Another adverse effect of Cushing syndrome is a disruption and heightening of blood sugar levels, which can later lead to diabetes. To prevent that, choose your carb sources wisely and opt for varieties with a low glycemic index and glycemic load as they appear to bring less effect on your blood sugar levels. Good examples are whole-grain bread, fruits like pears, peaches, oranges, apples, and grapefruit, legumes like peas and beans, and other non-starchy vegetables.

Avoid Sodium

High sodium consumption is a factor linked to high blood pressure, an existing concern, and potential complications for people with Cushing syndrome. Avoid processed foods like canned soups, salty snacks, cured meats, instant noodles, and other packaged goods. Fast food like pizza, burgers, onion rings and French fries are very high in sodium as well.

A plus for limiting sodium intake is its significant impact on heart health. In addition, it’s recommended that you increase the intake of dietary fiber by eating a wide assortment of fresh fruits and vegetables. Consuming good sources of healthy unsaturated fats like tuna, salmon, seeds, and nuts is also beneficial for your heart.

Limit Daily Calories

You can manage and control the progressive weight gain that can be caused by Cushing syndrome by practicing portion control and selecting foods with lower net carbs and calories per gram.
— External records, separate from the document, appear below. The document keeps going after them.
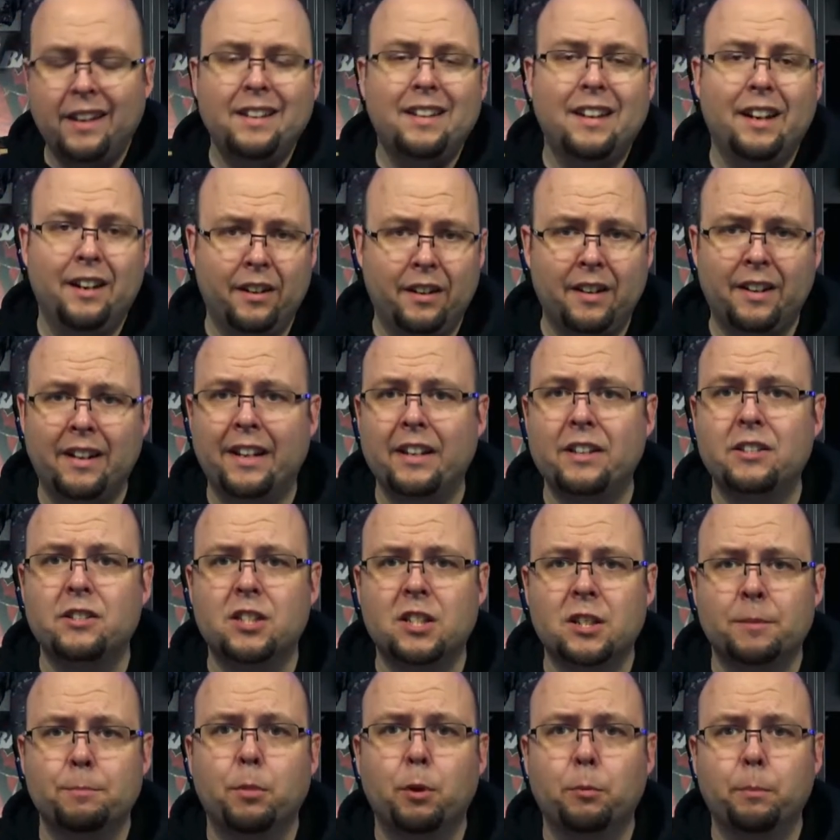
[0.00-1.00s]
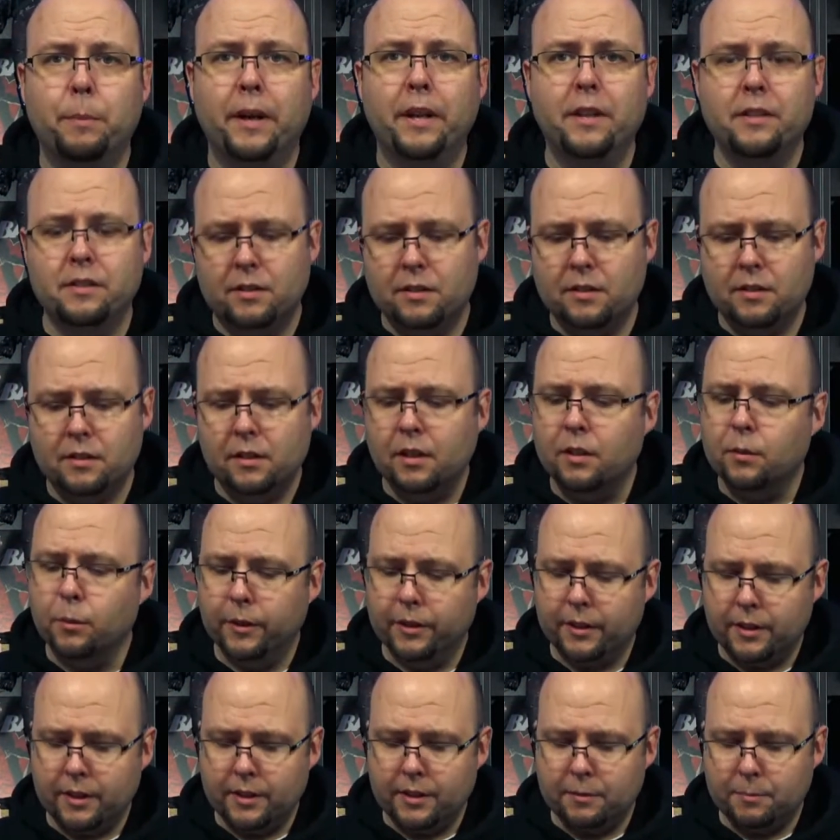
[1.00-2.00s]
Yeah, you're gonna get simple bases
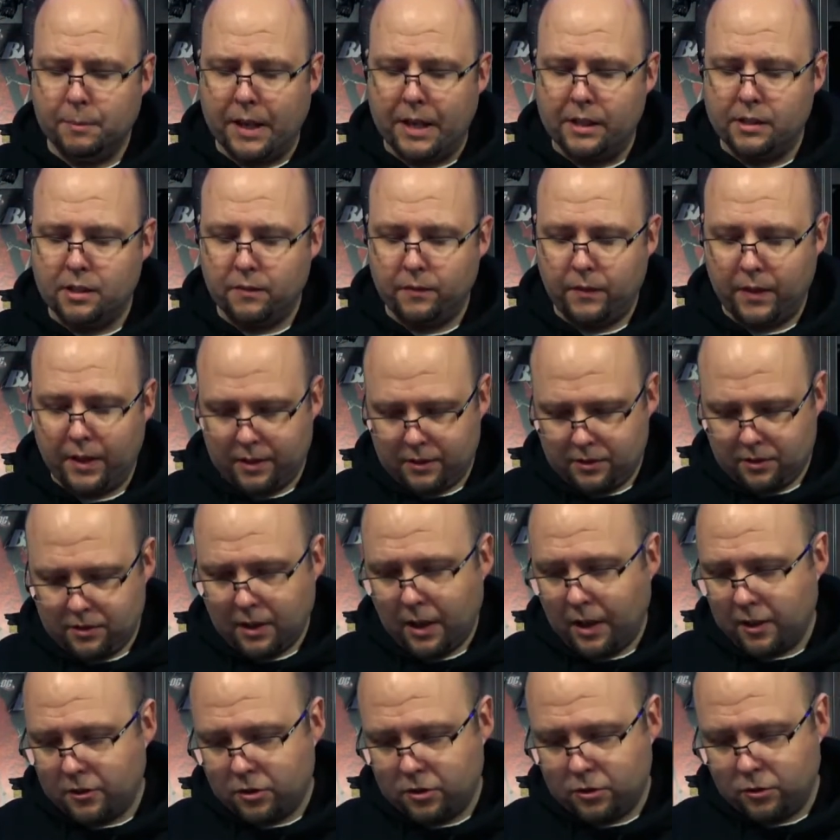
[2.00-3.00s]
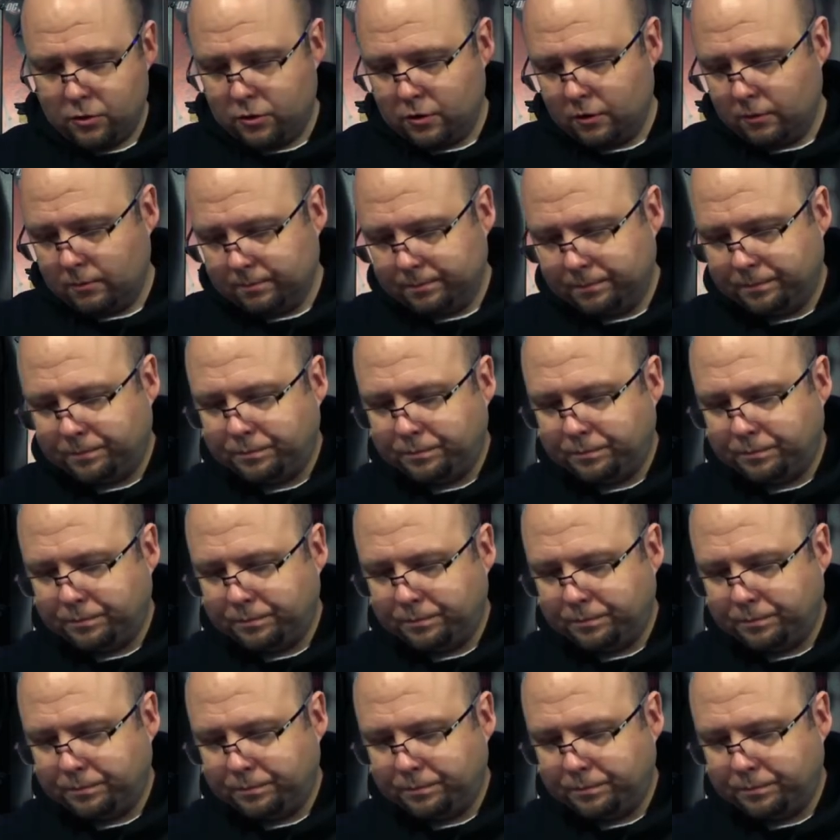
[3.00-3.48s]
with these Mass Effect statues.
It’s also good to choose foods with high fiber or water content, such as various fruits and vegetables as they tend to fill you up and keep you satiated for longer.

Consume More Protein

Cortisol is highly involved in the breakdown of protein molecules, which is vital for the building and retention of muscle mass. Excessive cortisol, however, can lead to muscle loss. To combat that, eat large quantities of protein-rich foods such as lean meat, eggs, fish, tofu, lentils, beans, and low-fat yogurt. Try to include a protein-dense dish at every meal.

Lifestyle Tips

As discussed, it’s important to eat smart by selecting nutritious whole foods that are rich in antioxidants, high-quality protein, and healthy fats. It’s also suggested that you make sure you’re getting adequate calcium and vitamin D. Talk to your doctor if you want to consider taking food supplements.
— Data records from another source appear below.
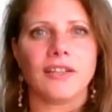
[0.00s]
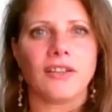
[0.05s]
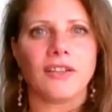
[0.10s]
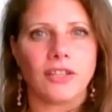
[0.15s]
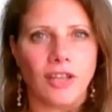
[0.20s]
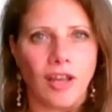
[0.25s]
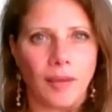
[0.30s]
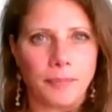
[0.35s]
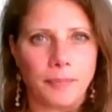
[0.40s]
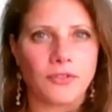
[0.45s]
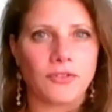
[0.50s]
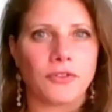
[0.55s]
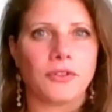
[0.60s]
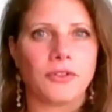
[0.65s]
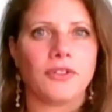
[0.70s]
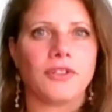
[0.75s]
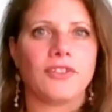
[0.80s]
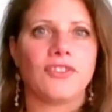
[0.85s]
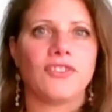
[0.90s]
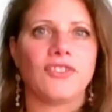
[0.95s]
an
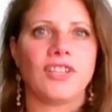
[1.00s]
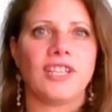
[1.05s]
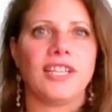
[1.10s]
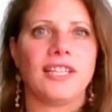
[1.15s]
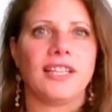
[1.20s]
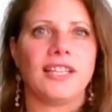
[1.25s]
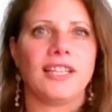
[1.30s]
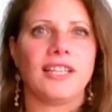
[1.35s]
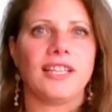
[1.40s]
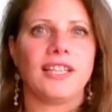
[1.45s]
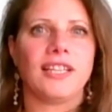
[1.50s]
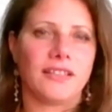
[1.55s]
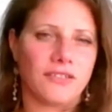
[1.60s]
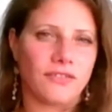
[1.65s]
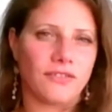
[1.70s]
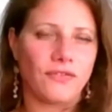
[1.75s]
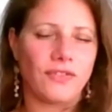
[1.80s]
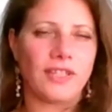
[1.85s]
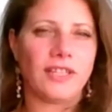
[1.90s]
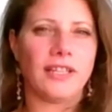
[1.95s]
upsurge in like
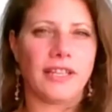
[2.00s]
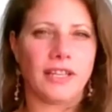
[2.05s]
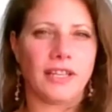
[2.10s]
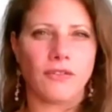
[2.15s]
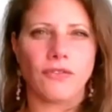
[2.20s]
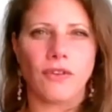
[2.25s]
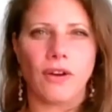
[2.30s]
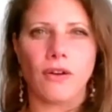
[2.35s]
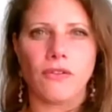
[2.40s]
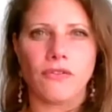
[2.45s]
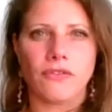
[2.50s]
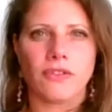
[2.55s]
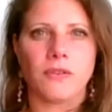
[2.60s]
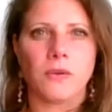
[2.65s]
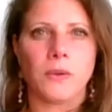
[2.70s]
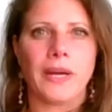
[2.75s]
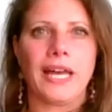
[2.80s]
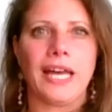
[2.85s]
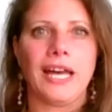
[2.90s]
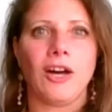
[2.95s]
this feeling of
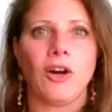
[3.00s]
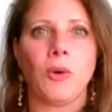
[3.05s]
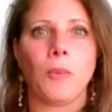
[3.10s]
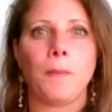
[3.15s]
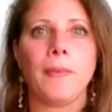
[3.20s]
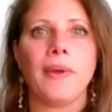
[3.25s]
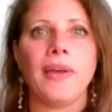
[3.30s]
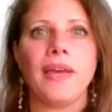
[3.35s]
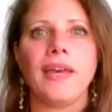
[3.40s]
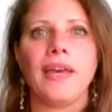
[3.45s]
overwhelm.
A health article reviewed by Dr. Daniel Toft, an endocrinologist in Chicago suggests that exercise is also beneficial for people with Cushing syndrome. However, it’s important not to rush into a strenuous workout regimen. Start slowly and safely with low-impact exercises like yoga and tai chi. These help with stretching the body, improving blood circulation, rebuilding muscles, and healing joints. From low-impact movements, you can work your way up to a moderate training routine with the supervision of a professional. If you feel discomfort, pain, or increased severity of symptoms, please contact your doctor immediately.

Cushing syndrome greatly impacts your mental health. In fact, the condition commonly causes depression. Talk to your doctor about his or her recommendation in receiving therapy from a psychologist so you will be guided throughout your recovery. Keeping a journal may also help you cope with surging thoughts on a daily basis.
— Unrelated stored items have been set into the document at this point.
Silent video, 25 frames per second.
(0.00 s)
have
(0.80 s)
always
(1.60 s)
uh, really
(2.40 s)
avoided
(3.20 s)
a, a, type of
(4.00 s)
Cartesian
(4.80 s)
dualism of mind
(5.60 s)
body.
It’s also advised that you take frequent breaks. Get sufficient rest and sleep. In addition, try to engage in soothing and relaxing activities like meditating, having a massage or going to a spa. To reduce the appearance of your stretch marks, you can try some topical creams and oils. This may help you gain and maintain self-confidence.


Although it can be difficult to cope with the adverse effects of Cushing syndrome, certain dietary and lifestyle changes can support your healing and recovery. A positive outlook also plays a large role in optimizing your well-being. For a more specific diet plan, consult a registered dietitian and have a conversation about your individual health and nutrition needs.